Materials provided:
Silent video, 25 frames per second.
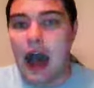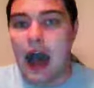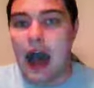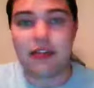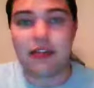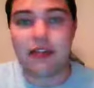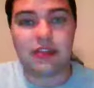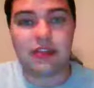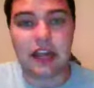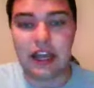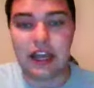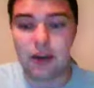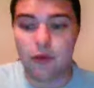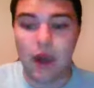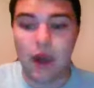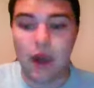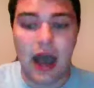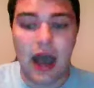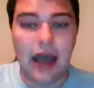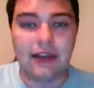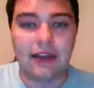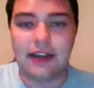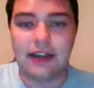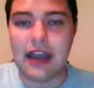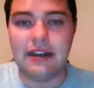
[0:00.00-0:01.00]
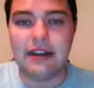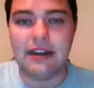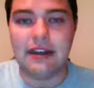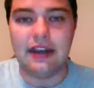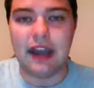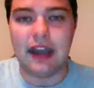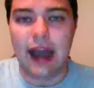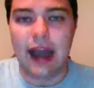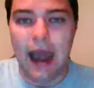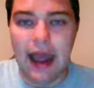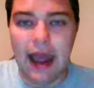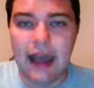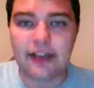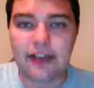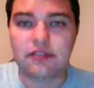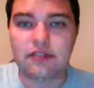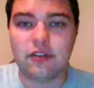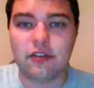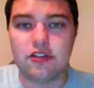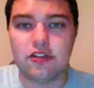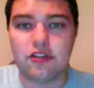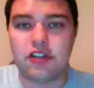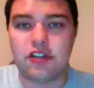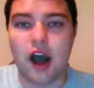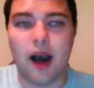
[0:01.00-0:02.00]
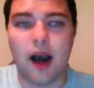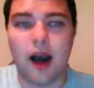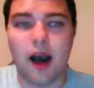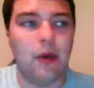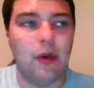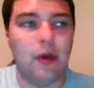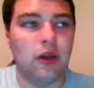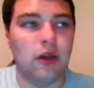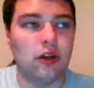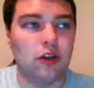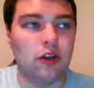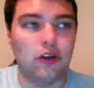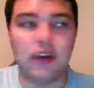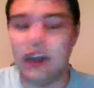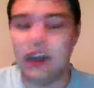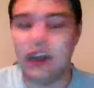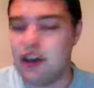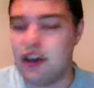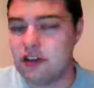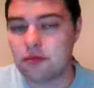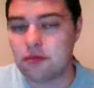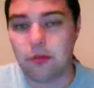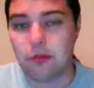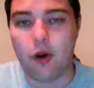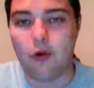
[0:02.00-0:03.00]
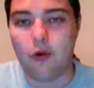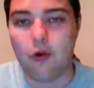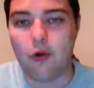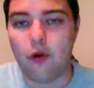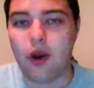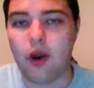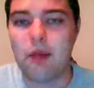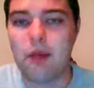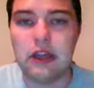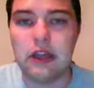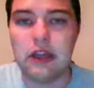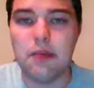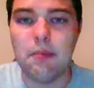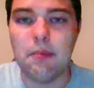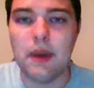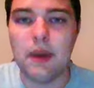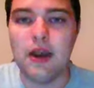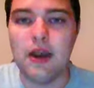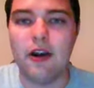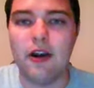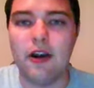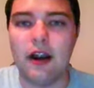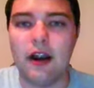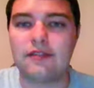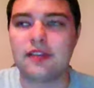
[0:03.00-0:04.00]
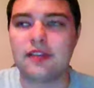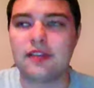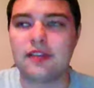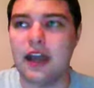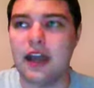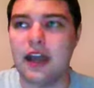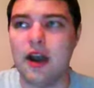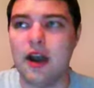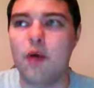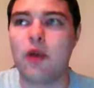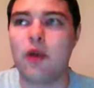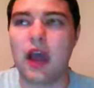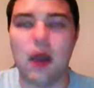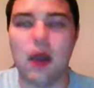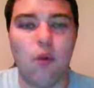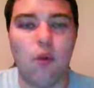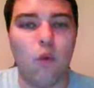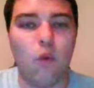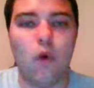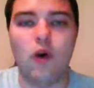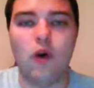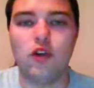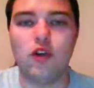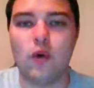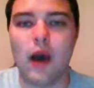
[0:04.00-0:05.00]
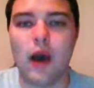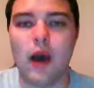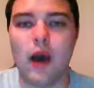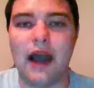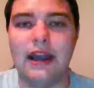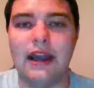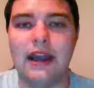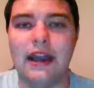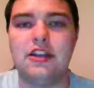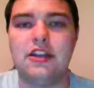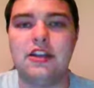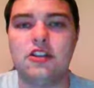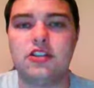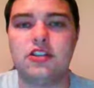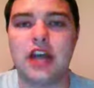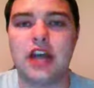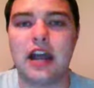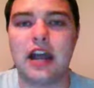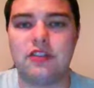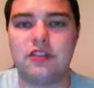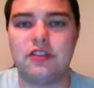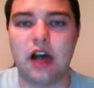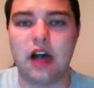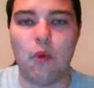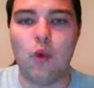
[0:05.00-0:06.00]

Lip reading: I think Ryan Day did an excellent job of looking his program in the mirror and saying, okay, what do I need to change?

Task item: Retype the lines exactly. Begin at the one that holds "[0:02.00-0:03.00]", stop at the last line of the entries above, and drop the pictures.

Written response:
[0:02.00-0:03.00]
[0:03.00-0:04.00]
[0:04.00-0:05.00]
[0:05.00-0:06.00]

Lip reading: I think Ryan Day did an excellent job of looking his program in the mirror and saying, okay, what do I need to change?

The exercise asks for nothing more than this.